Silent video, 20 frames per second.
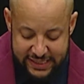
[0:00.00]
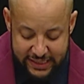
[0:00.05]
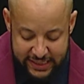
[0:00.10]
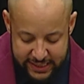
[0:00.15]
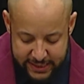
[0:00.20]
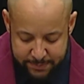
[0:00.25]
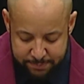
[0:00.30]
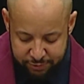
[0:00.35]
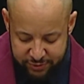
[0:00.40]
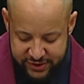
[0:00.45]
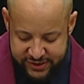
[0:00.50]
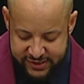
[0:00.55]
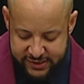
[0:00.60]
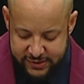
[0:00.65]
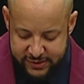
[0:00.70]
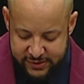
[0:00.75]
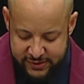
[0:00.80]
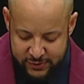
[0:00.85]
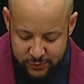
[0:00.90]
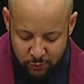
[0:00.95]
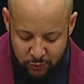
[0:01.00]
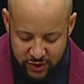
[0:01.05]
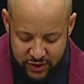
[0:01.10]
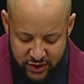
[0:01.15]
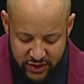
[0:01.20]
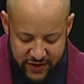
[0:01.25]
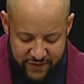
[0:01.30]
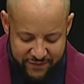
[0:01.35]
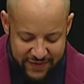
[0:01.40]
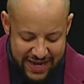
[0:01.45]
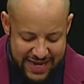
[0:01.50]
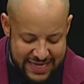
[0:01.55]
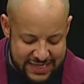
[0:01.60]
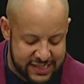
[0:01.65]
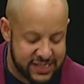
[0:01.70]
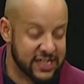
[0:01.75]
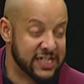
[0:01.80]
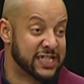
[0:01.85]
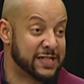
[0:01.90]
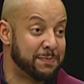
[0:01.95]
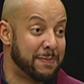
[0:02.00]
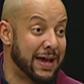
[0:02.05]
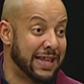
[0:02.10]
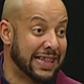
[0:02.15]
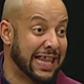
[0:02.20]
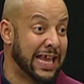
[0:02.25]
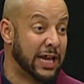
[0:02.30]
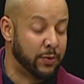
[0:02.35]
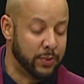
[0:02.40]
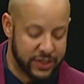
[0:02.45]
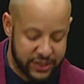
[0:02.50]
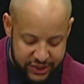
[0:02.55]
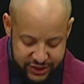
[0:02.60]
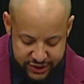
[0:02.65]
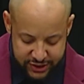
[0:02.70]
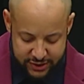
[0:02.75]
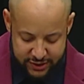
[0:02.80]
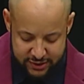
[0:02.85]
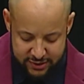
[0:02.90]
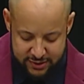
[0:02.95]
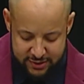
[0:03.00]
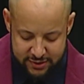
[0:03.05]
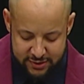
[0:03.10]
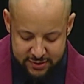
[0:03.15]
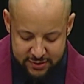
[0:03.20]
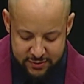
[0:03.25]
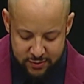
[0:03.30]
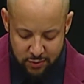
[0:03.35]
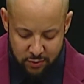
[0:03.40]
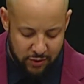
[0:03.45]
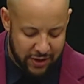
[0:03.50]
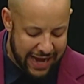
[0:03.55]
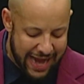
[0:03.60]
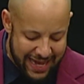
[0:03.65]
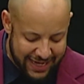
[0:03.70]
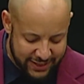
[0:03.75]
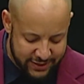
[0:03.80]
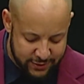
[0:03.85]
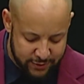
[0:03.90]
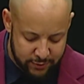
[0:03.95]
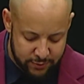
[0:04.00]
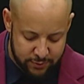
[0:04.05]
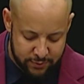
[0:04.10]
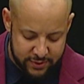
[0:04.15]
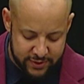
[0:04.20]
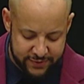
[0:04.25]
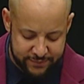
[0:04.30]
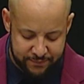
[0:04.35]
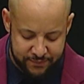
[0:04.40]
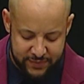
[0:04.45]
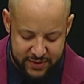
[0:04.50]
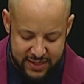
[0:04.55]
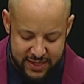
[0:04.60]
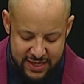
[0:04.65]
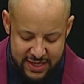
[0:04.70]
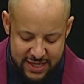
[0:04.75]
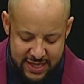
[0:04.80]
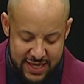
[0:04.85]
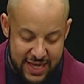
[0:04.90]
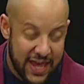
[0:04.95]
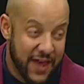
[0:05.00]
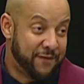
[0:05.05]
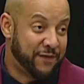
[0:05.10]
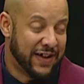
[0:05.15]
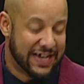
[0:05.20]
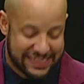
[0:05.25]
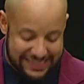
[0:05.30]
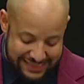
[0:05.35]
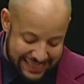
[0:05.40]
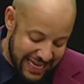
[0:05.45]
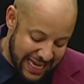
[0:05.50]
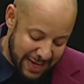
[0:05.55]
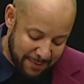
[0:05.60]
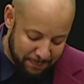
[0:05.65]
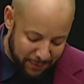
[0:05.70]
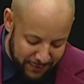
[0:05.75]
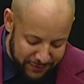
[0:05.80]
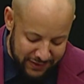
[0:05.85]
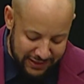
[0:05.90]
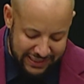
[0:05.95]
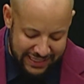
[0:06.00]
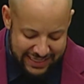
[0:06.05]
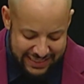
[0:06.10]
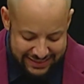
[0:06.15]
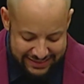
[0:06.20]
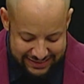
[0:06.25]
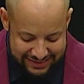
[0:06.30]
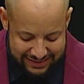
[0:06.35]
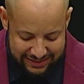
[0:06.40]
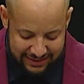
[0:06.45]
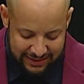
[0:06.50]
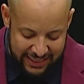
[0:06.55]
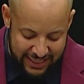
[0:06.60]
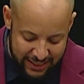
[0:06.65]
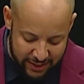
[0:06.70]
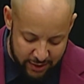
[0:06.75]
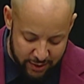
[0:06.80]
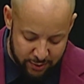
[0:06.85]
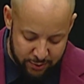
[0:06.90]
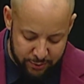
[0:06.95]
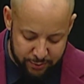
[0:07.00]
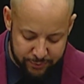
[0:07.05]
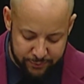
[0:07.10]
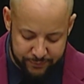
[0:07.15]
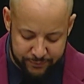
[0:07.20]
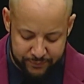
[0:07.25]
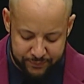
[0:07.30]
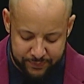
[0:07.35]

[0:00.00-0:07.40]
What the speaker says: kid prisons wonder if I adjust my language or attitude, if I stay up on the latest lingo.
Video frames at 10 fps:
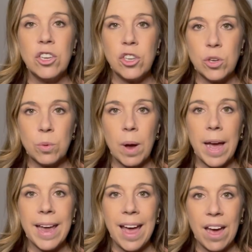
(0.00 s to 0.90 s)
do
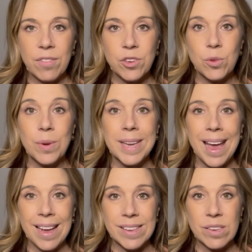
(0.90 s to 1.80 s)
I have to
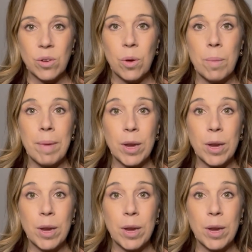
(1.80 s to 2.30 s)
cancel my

-*-

What is needed is an exact repeat of the records, with every picture left out.

Silent video, 20 frames per second.
[0:00.00]
[0:00.05]
[0:00.10]
[0:00.15]
[0:00.20]
[0:00.25]
[0:00.30]
[0:00.35]
[0:00.40]
[0:00.45]
[0:00.50]
[0:00.55]
[0:00.60]
[0:00.65]
[0:00.70]
[0:00.75]
[0:00.80]
[0:00.85]
[0:00.90]
[0:00.95]
[0:01.00]
[0:01.05]
[0:01.10]
[0:01.15]
[0:01.20]
[0:01.25]
[0:01.30]
[0:01.35]
[0:01.40]
[0:01.45]
[0:01.50]
[0:01.55]
[0:01.60]
[0:01.65]
[0:01.70]
[0:01.75]
[0:01.80]
[0:01.85]
[0:01.90]
[0:01.95]
[0:02.00]
[0:02.05]
[0:02.10]
[0:02.15]
[0:02.20]
[0:02.25]
[0:02.30]
[0:02.35]
[0:02.40]
[0:02.45]
[0:02.50]
[0:02.55]
[0:02.60]
[0:02.65]
[0:02.70]
[0:02.75]
[0:02.80]
[0:02.85]
[0:02.90]
[0:02.95]
[0:03.00]
[0:03.05]
[0:03.10]
[0:03.15]
[0:03.20]
[0:03.25]
[0:03.30]
[0:03.35]
[0:03.40]
[0:03.45]
[0:03.50]
[0:03.55]
[0:03.60]
[0:03.65]
[0:03.70]
[0:03.75]
[0:03.80]
[0:03.85]
[0:03.90]
[0:03.95]
[0:04.00]
[0:04.05]
[0:04.10]
[0:04.15]
[0:04.20]
[0:04.25]
[0:04.30]
[0:04.35]
[0:04.40]
[0:04.45]
[0:04.50]
[0:04.55]
[0:04.60]
[0:04.65]
[0:04.70]
[0:04.75]
[0:04.80]
[0:04.85]
[0:04.90]
[0:04.95]
[0:05.00]
[0:05.05]
[0:05.10]
[0:05.15]
[0:05.20]
[0:05.25]
[0:05.30]
[0:05.35]
[0:05.40]
[0:05.45]
[0:05.50]
[0:05.55]
[0:05.60]
[0:05.65]
[0:05.70]
[0:05.75]
[0:05.80]
[0:05.85]
[0:05.90]
[0:05.95]
[0:06.00]
[0:06.05]
[0:06.10]
[0:06.15]
[0:06.20]
[0:06.25]
[0:06.30]
[0:06.35]
[0:06.40]
[0:06.45]
[0:06.50]
[0:06.55]
[0:06.60]
[0:06.65]
[0:06.70]
[0:06.75]
[0:06.80]
[0:06.85]
[0:06.90]
[0:06.95]
[0:07.00]
[0:07.05]
[0:07.10]
[0:07.15]
[0:07.20]
[0:07.25]
[0:07.30]
[0:07.35]

[0:00.00-0:07.40]
What the speaker says: kid prisons wonder if I adjust my language or attitude, if I stay up on the latest lingo.
Video frames at 10 fps:
(0.00 s to 0.90 s)
do
(0.90 s to 1.80 s)
I have to
(1.80 s to 2.30 s)
cancel my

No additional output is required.